Die rückwirkende Bestellung eines Pflichtverteidigers widerspräche nämlich dem Sinn und Zweck der notwendigen Verteidigung. Denn das Institut ist insbesondere dazu bestimmt, dem Beschuldigten einen rechtskundigen Beistand zu sichern und so einen ordnungsgemäßen Verfahrensablauf zu gewährleisten. Aus diesem Grund zählt § 140 StPO einzelne Fallgruppen auf, in denen die Verteidigung eines Beschuldigten durch einen Verteidiger als notwendig anzusehen ist. Dabei ist es unerheblich, ob der Beschuldigte in der Lage wäre, die Kosten der Verteidigung aus eigenen Mitteln aufzubringen oder nicht.
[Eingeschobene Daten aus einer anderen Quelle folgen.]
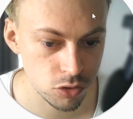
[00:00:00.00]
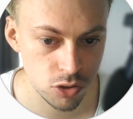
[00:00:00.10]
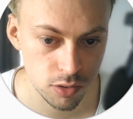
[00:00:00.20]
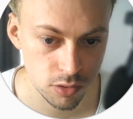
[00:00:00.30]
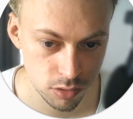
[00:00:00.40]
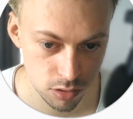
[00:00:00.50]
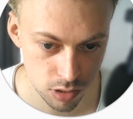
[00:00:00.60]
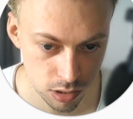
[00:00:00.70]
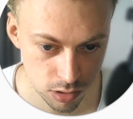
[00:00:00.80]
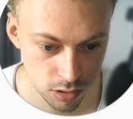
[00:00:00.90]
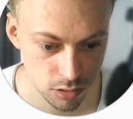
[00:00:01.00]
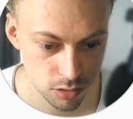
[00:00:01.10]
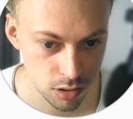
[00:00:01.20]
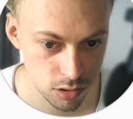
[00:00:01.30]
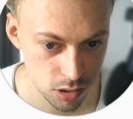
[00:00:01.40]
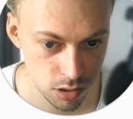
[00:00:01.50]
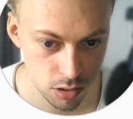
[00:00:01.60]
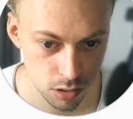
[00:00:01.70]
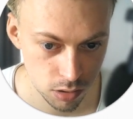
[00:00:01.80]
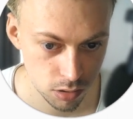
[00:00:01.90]
adjust the thickness
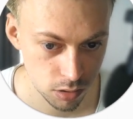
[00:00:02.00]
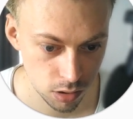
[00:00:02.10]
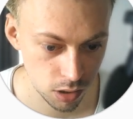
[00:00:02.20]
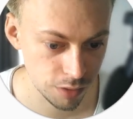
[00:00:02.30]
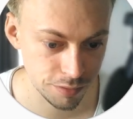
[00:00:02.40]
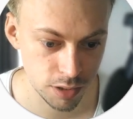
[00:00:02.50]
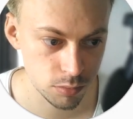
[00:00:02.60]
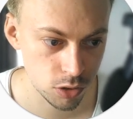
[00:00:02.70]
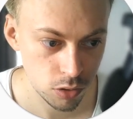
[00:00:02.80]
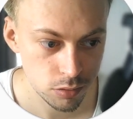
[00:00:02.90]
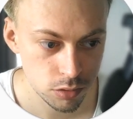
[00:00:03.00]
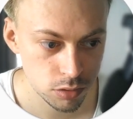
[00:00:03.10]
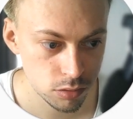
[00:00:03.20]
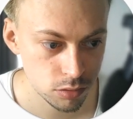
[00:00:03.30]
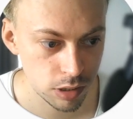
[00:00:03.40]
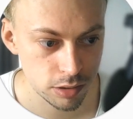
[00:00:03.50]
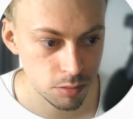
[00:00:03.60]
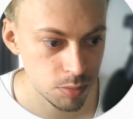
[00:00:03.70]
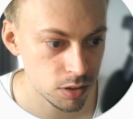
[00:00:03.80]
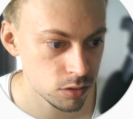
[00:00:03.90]
easily. A lot of them don't. Like,
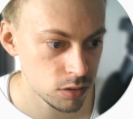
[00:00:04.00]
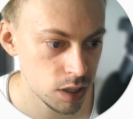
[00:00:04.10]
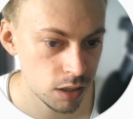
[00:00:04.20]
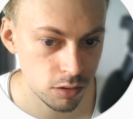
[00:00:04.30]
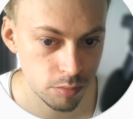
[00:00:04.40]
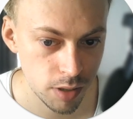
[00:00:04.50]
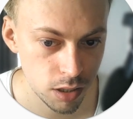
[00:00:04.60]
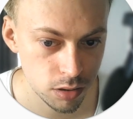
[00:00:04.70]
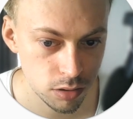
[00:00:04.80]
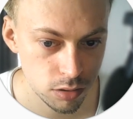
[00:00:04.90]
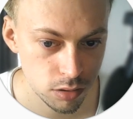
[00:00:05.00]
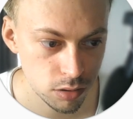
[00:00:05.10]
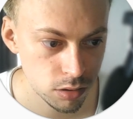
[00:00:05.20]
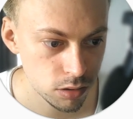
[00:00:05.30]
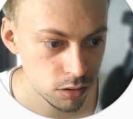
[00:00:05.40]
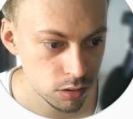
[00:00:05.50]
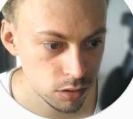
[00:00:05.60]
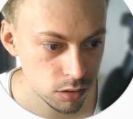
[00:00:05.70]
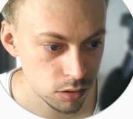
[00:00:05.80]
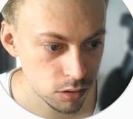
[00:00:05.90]
depends on the icon pack.
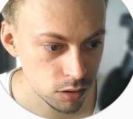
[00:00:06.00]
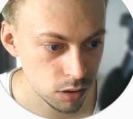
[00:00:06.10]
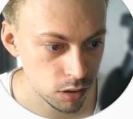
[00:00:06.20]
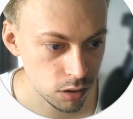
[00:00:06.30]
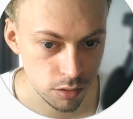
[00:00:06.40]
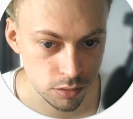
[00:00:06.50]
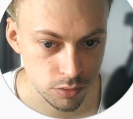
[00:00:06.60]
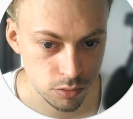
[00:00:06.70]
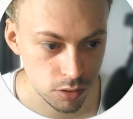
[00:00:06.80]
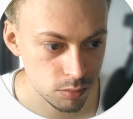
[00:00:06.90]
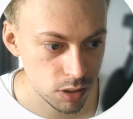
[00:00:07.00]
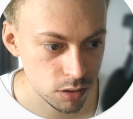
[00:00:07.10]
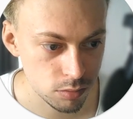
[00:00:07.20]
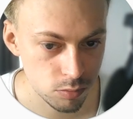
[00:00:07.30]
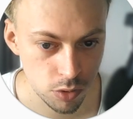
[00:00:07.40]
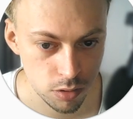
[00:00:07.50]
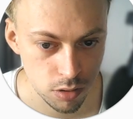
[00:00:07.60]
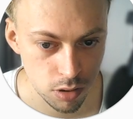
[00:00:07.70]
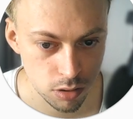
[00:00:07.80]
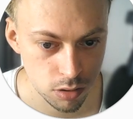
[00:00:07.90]
If you want to make it more
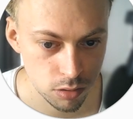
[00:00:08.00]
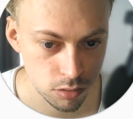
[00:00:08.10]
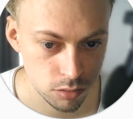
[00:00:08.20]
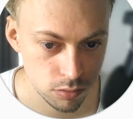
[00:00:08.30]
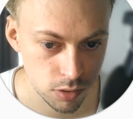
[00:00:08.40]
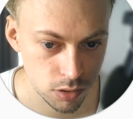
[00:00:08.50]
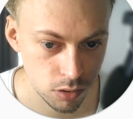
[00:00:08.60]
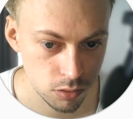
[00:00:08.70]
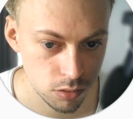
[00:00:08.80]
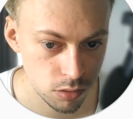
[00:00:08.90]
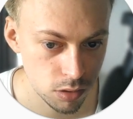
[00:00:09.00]
thick, that's how you do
Vielmehr knüpft das strafprozessuale Recht der notwendigen Verteidigung gerade nicht an die Bedürftigkeit der beschuldigten Person an. Dies kommt nicht nur dadurch zum Ausdruck, dass die Bestellungsvorschriften eine Bedürftigkeitsprüfung nicht vorsehen. Vielmehr hat der Beschuldigte im Falle einer späteren Verurteilung die Kosten seiner Verteidigung zu tragen, selbst wenn diese im Falle der Pflichtverteidigung zunächst (ggf. teilweise) aus der Staatskasse entrichtet wurden (LG Oldenburg, NStZ 2023, 127 Rn. 13).

Auch ist kein umfangreiches Tätigwerden des Verteidigers ersichtlich, was eine andere Beurteilung rechtfertigen könnte. Die Anträge waren somit abzulehnen.